But it appears that what they're actually pitching is a simple and flexible code generation environment. It's a way to generate statically-typed code at runtime that targets LLVM but looks nicer than this: http://llvm.org/releases/2.6/docs/tutorial/JITTutorial2.html (C++ code that conjures up LLVM SSA IR directly). You could almost think of this as a high-level API for LLVM code generation and execution that is exceptionally well-integrated into Lua.
For example, in their example where they create a Terra function from a BF program, the equivalent in plain Lua would be to compile the BF program into a Lua program (represented as a big string), load it into the interpreter, and then let LuaJIT JIT it. But with Terra, you can represent the code you're generating symbolically with the "quote" construct instead of having to compile it to a big string. Of course you could just writer a BF interpreter in Lua directly, but if you compile it instead you'll get better performance because you won't pay an interpreter overhead and the optimizer can analyze the program flow to look for optimization opportunities.
[EDIT: removed incorrect criticism about the BF codegen being incomplete]

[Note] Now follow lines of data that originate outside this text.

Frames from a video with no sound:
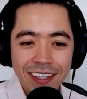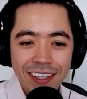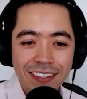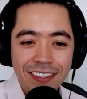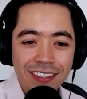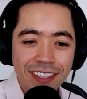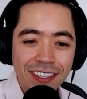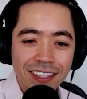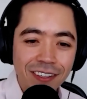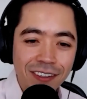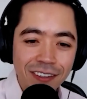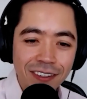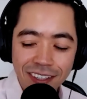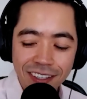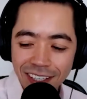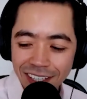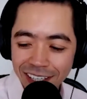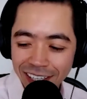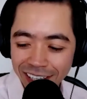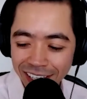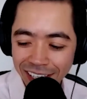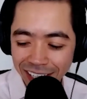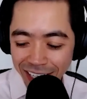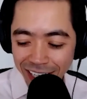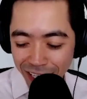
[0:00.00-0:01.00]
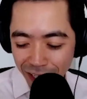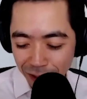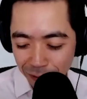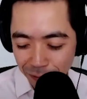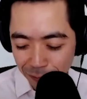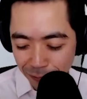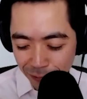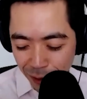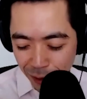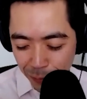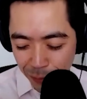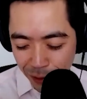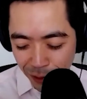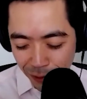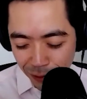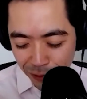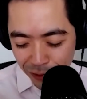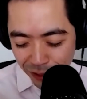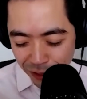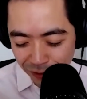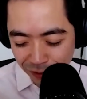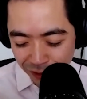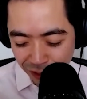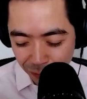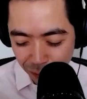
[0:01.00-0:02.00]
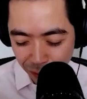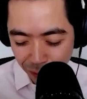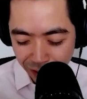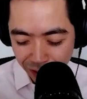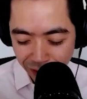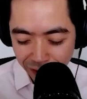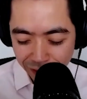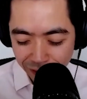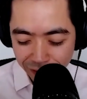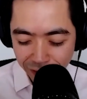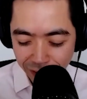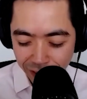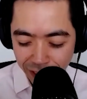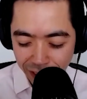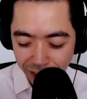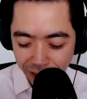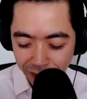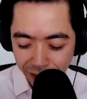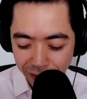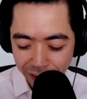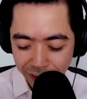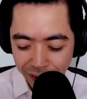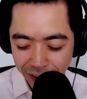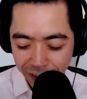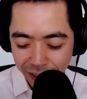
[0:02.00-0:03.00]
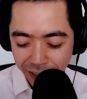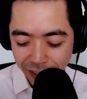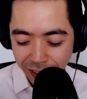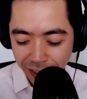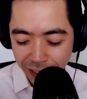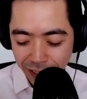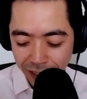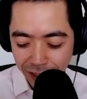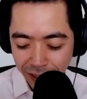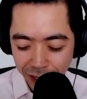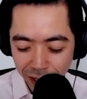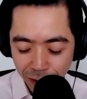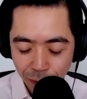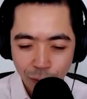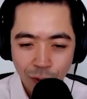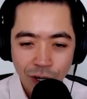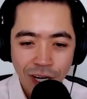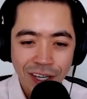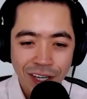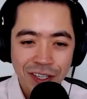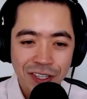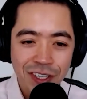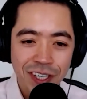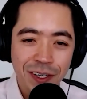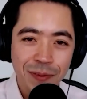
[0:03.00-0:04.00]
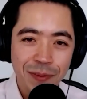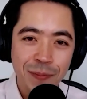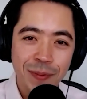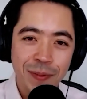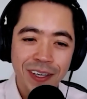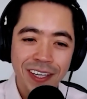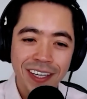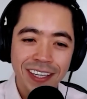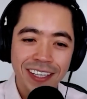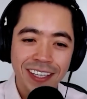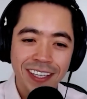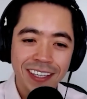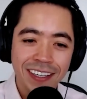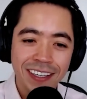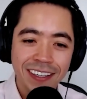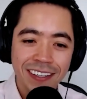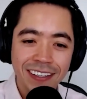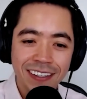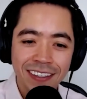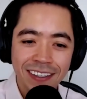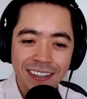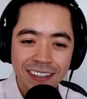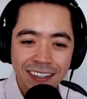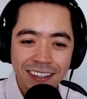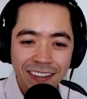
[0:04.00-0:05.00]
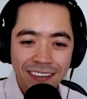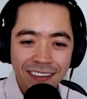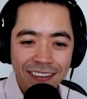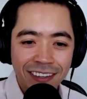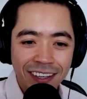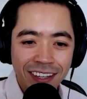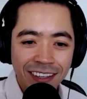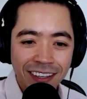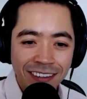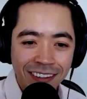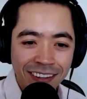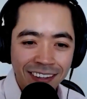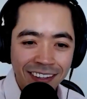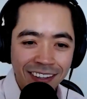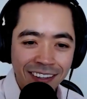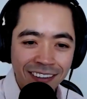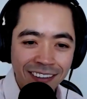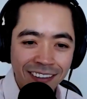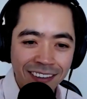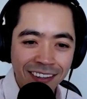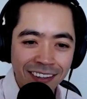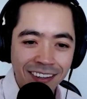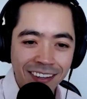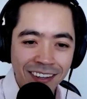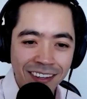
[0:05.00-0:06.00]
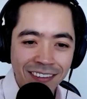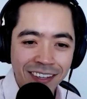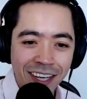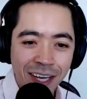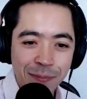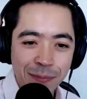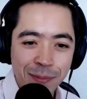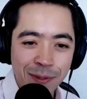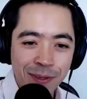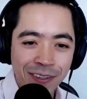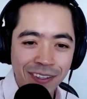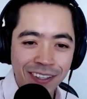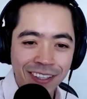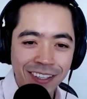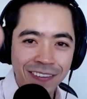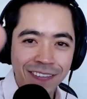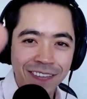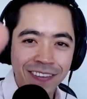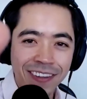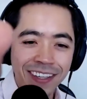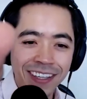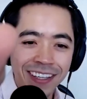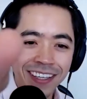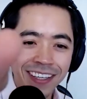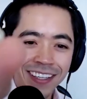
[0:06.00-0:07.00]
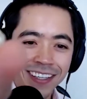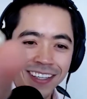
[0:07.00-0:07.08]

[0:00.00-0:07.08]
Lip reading: So again, if apologies to everyone listening and not watching, but here is the example of the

It's an interesting approach and I look forward to learning more about it.
Since we are primarily using it for dynamic code generation, I haven't done much benchmarking against LuaJIT directly. Instead, we have compared it C by implementing a few of the language benchmarks (nbody and fannkuchredux, performance is normally within 5% of C), and comparing it against ATLAS, which implements BLAS routines by autotuning x86 assembly. In the case of ATLAS, we're 20% slower, but we are comparing auto-tuned Terra and auto-tuned x86 assembly.
Small note, the BF description on the website does go on to implement the '[' and ']' operators below. I just left them out of the initial code so it was easier to grok what was going on. The full implementation is at (https://github.com/zdevito/terra/blob/master/tests/bf.t).

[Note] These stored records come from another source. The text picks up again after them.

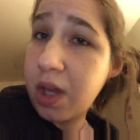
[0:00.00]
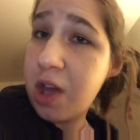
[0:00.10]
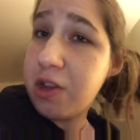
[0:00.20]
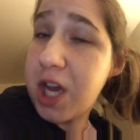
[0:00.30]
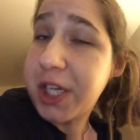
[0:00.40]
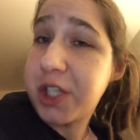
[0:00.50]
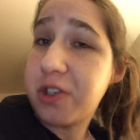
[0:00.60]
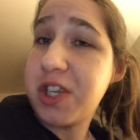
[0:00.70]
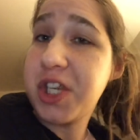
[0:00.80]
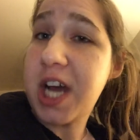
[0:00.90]
like
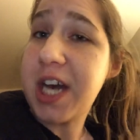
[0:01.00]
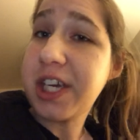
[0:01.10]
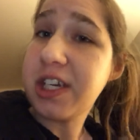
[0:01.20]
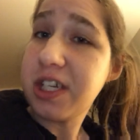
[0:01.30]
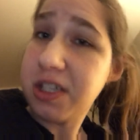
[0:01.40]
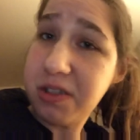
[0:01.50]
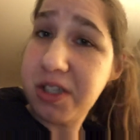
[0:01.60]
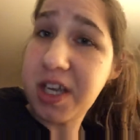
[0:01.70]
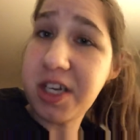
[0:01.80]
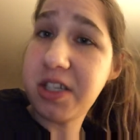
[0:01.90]
screenshot it and
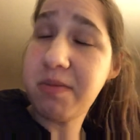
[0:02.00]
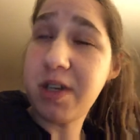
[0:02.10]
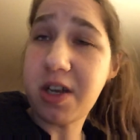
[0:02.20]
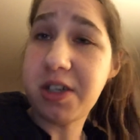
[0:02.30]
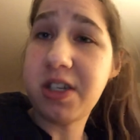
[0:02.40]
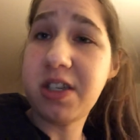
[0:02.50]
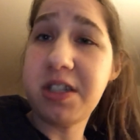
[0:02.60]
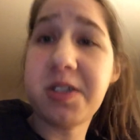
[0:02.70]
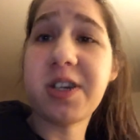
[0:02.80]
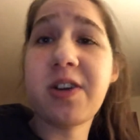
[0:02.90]
send it to me on
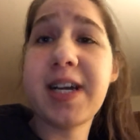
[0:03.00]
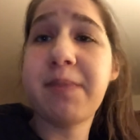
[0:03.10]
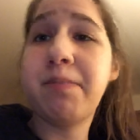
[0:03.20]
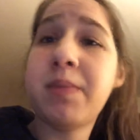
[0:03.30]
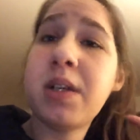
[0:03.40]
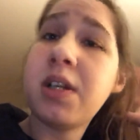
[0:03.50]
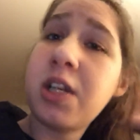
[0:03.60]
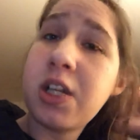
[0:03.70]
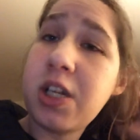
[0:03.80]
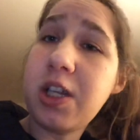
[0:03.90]
Instagram.
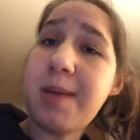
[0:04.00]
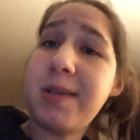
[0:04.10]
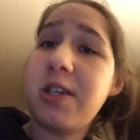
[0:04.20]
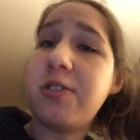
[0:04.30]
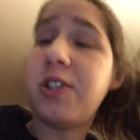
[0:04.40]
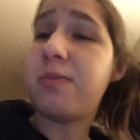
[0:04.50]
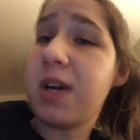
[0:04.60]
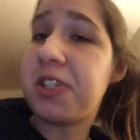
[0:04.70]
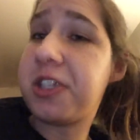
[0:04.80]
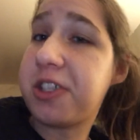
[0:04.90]
Let me know that you're
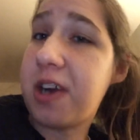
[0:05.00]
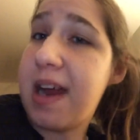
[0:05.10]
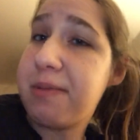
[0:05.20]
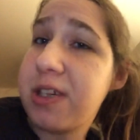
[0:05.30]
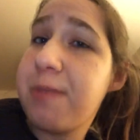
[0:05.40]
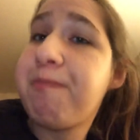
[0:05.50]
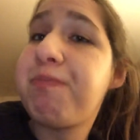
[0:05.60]
my subscriber.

I'm taking a different albeit related approach for dynamic runtime code gen, but either way this is rock solid work, though I'm pretty terrible at deciphering the lua + macro heavy code that is your code examples.
edit: I'm doing something more akin to the Accelerate haskell EDSL approach, with some changes
Just what they've done is a pretty solid. That said, it's not really done as part of a framework for numerics, which just means its a great validation benchmark of their code Gen.
Here's one perhaps relevant paper about LuaJIT for dynamic code generation in QEMU-esque instruction set simulation: http://ieee-hpec.org/2012/index_htm_files/Steele.pdf
It would be better to comparing it to LuaJIT with ffi